:: LISTED ENTRIES ::
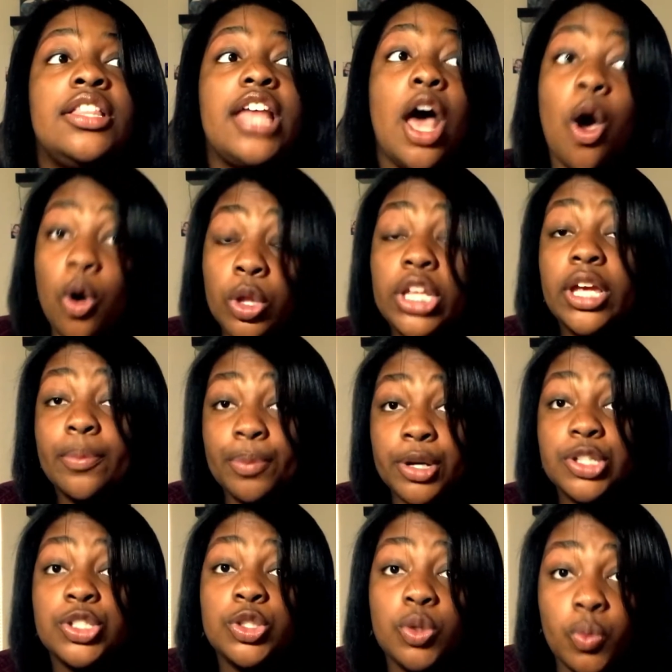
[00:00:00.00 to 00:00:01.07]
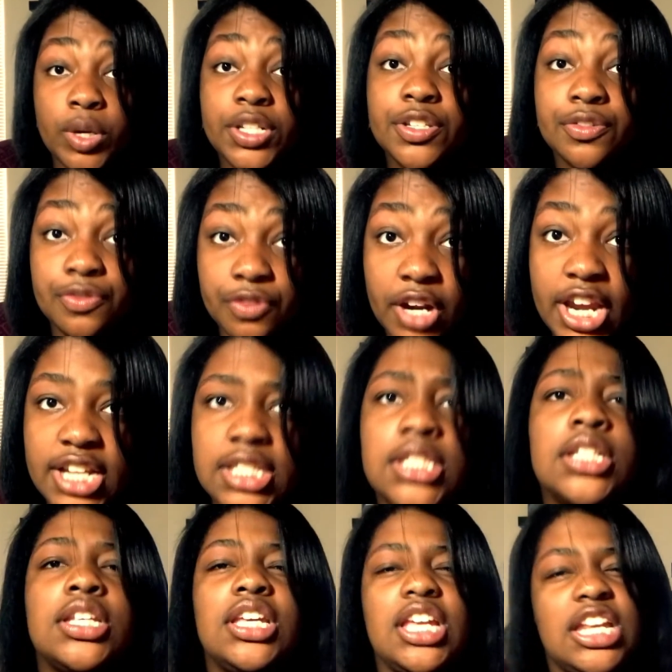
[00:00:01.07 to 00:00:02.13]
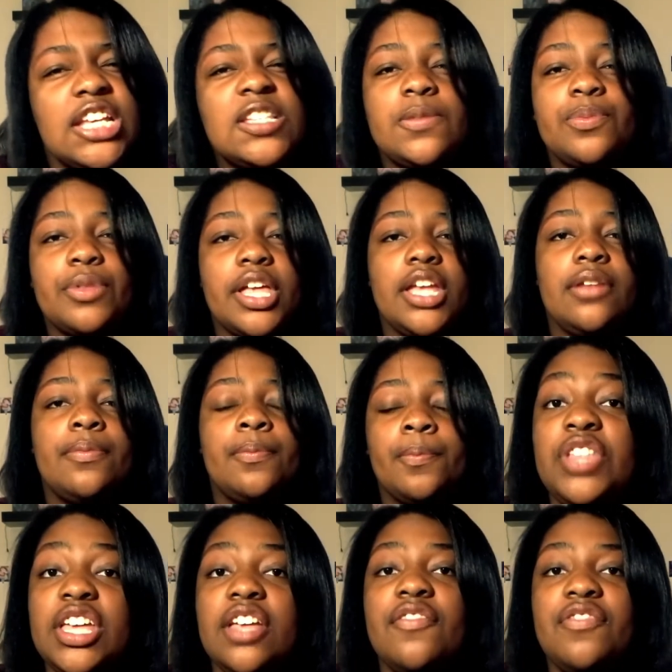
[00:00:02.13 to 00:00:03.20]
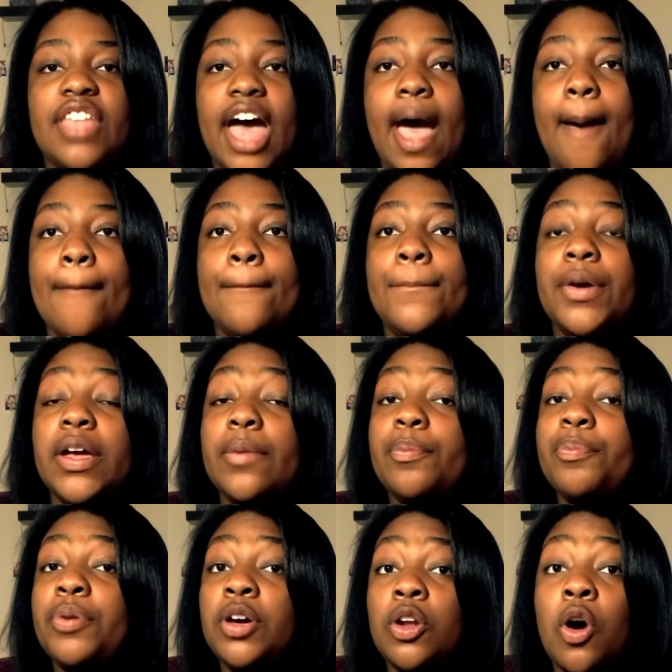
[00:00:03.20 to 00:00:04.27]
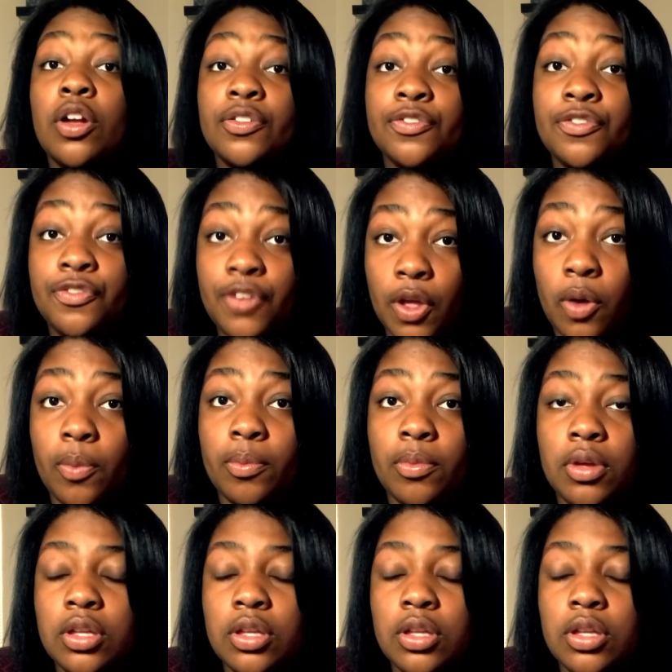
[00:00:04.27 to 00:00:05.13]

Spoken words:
that only a person who went to France can explain. Think of that, but put on film.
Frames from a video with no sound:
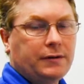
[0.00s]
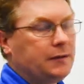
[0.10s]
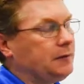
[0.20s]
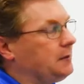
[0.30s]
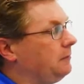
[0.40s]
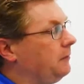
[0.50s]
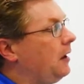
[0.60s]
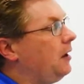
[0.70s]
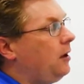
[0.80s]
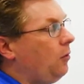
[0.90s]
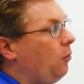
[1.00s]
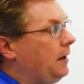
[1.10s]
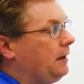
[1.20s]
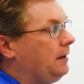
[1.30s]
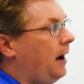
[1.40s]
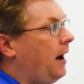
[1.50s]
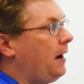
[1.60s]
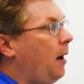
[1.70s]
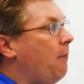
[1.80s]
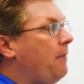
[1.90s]
system, we
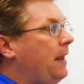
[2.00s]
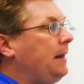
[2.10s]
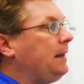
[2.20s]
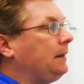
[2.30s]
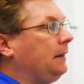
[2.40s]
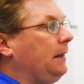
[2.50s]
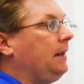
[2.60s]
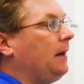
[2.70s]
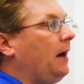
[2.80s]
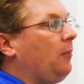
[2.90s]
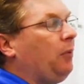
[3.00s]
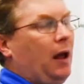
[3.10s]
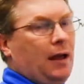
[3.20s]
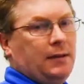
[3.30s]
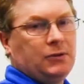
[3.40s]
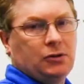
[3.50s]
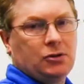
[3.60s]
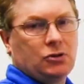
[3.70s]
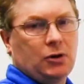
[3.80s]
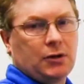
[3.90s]
cannot immediately apply them to the
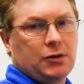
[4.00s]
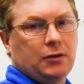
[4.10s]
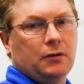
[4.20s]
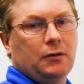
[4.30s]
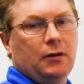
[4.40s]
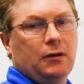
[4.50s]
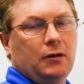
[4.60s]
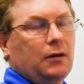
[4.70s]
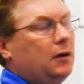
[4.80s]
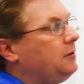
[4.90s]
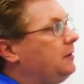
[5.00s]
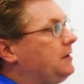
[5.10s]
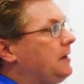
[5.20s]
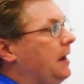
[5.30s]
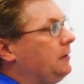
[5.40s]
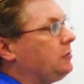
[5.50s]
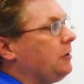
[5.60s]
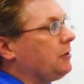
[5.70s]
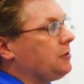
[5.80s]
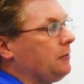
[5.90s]
structure to design the
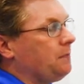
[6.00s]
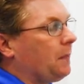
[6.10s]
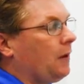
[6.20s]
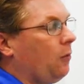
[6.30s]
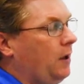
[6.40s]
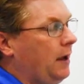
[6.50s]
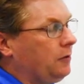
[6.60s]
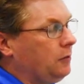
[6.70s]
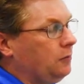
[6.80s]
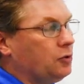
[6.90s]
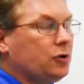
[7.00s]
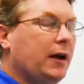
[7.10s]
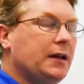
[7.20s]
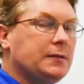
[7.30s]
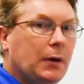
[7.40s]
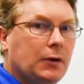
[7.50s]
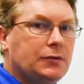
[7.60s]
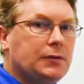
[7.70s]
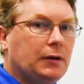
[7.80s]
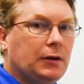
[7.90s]
structure. We have to
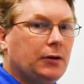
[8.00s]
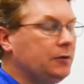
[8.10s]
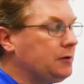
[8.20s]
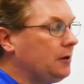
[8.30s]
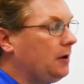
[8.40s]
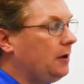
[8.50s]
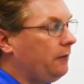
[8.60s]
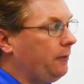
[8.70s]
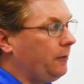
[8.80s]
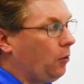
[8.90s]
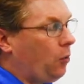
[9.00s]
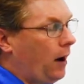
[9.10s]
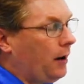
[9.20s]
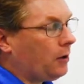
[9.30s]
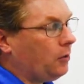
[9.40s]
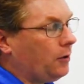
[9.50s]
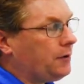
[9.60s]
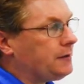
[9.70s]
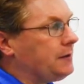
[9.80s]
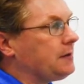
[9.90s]
transpose the loads from the wire
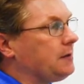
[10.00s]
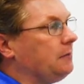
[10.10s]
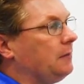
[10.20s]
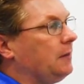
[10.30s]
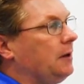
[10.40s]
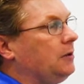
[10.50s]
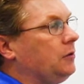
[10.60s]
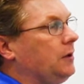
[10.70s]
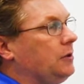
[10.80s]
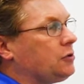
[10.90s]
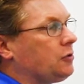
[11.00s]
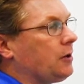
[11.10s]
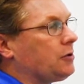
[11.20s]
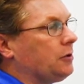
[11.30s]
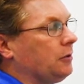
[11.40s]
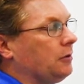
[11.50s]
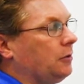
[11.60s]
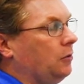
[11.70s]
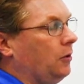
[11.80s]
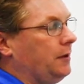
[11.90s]
coordinate system into the structure
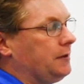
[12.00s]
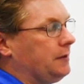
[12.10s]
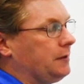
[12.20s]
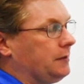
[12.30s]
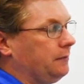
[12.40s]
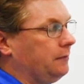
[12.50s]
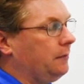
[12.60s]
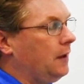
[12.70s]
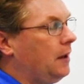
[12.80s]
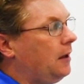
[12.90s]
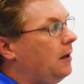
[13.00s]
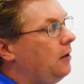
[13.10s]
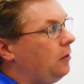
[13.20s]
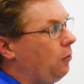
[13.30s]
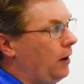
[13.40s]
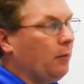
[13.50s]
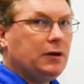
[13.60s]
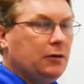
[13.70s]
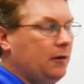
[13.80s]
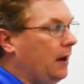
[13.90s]
coordinate system. The way we
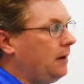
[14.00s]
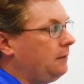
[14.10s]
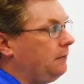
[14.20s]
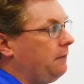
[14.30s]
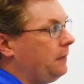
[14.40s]
do that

:: ASSIGNMENT ::
Give the listing again in full, exactly as it is, but without its images.

:: FINAL ANSWER ::
[00:00:00.00 to 00:00:01.07]
[00:00:01.07 to 00:00:02.13]
[00:00:02.13 to 00:00:03.20]
[00:00:03.20 to 00:00:04.27]
[00:00:04.27 to 00:00:05.13]

Spoken words:
that only a person who went to France can explain. Think of that, but put on film.
Frames from a video with no sound:
[0.00s]
[0.10s]
[0.20s]
[0.30s]
[0.40s]
[0.50s]
[0.60s]
[0.70s]
[0.80s]
[0.90s]
[1.00s]
[1.10s]
[1.20s]
[1.30s]
[1.40s]
[1.50s]
[1.60s]
[1.70s]
[1.80s]
[1.90s]
system, we
[2.00s]
[2.10s]
[2.20s]
[2.30s]
[2.40s]
[2.50s]
[2.60s]
[2.70s]
[2.80s]
[2.90s]
[3.00s]
[3.10s]
[3.20s]
[3.30s]
[3.40s]
[3.50s]
[3.60s]
[3.70s]
[3.80s]
[3.90s]
cannot immediately apply them to the
[4.00s]
[4.10s]
[4.20s]
[4.30s]
[4.40s]
[4.50s]
[4.60s]
[4.70s]
[4.80s]
[4.90s]
[5.00s]
[5.10s]
[5.20s]
[5.30s]
[5.40s]
[5.50s]
[5.60s]
[5.70s]
[5.80s]
[5.90s]
structure to design the
[6.00s]
[6.10s]
[6.20s]
[6.30s]
[6.40s]
[6.50s]
[6.60s]
[6.70s]
[6.80s]
[6.90s]
[7.00s]
[7.10s]
[7.20s]
[7.30s]
[7.40s]
[7.50s]
[7.60s]
[7.70s]
[7.80s]
[7.90s]
structure. We have to
[8.00s]
[8.10s]
[8.20s]
[8.30s]
[8.40s]
[8.50s]
[8.60s]
[8.70s]
[8.80s]
[8.90s]
[9.00s]
[9.10s]
[9.20s]
[9.30s]
[9.40s]
[9.50s]
[9.60s]
[9.70s]
[9.80s]
[9.90s]
transpose the loads from the wire
[10.00s]
[10.10s]
[10.20s]
[10.30s]
[10.40s]
[10.50s]
[10.60s]
[10.70s]
[10.80s]
[10.90s]
[11.00s]
[11.10s]
[11.20s]
[11.30s]
[11.40s]
[11.50s]
[11.60s]
[11.70s]
[11.80s]
[11.90s]
coordinate system into the structure
[12.00s]
[12.10s]
[12.20s]
[12.30s]
[12.40s]
[12.50s]
[12.60s]
[12.70s]
[12.80s]
[12.90s]
[13.00s]
[13.10s]
[13.20s]
[13.30s]
[13.40s]
[13.50s]
[13.60s]
[13.70s]
[13.80s]
[13.90s]
coordinate system. The way we
[14.00s]
[14.10s]
[14.20s]
[14.30s]
[14.40s]
do that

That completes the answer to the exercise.